_Exercise details_
Lines before the one containing "[00:00:02.00 to 00:00:02.36]" are to be left out; that line and all after it, through the end of the material below, are to be written out exactly.

_Working data_
/---

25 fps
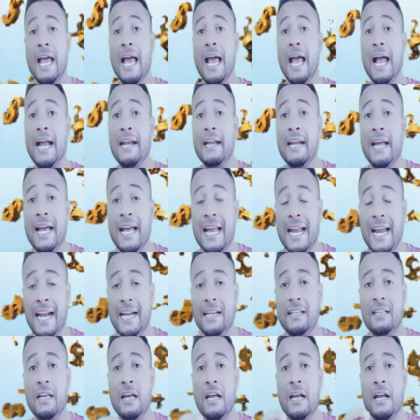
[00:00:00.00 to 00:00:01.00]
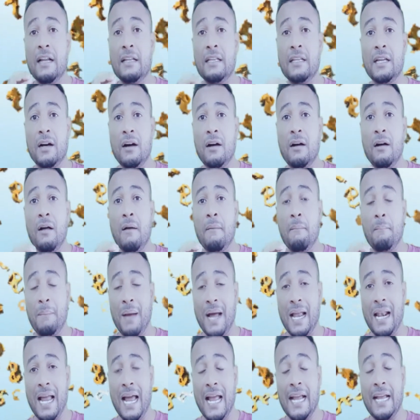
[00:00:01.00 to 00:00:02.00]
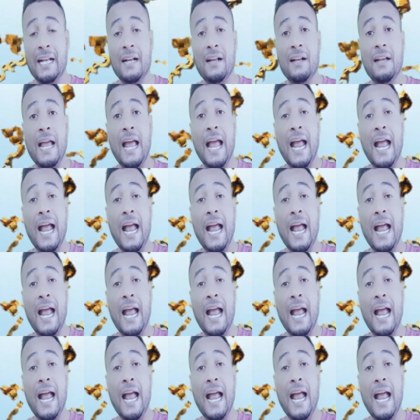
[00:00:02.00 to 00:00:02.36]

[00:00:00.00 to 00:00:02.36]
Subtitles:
and hit the bell icon.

\---

_The answer_
[00:00:02.00 to 00:00:02.36]

[00:00:00.00 to 00:00:02.36]
Subtitles:
and hit the bell icon.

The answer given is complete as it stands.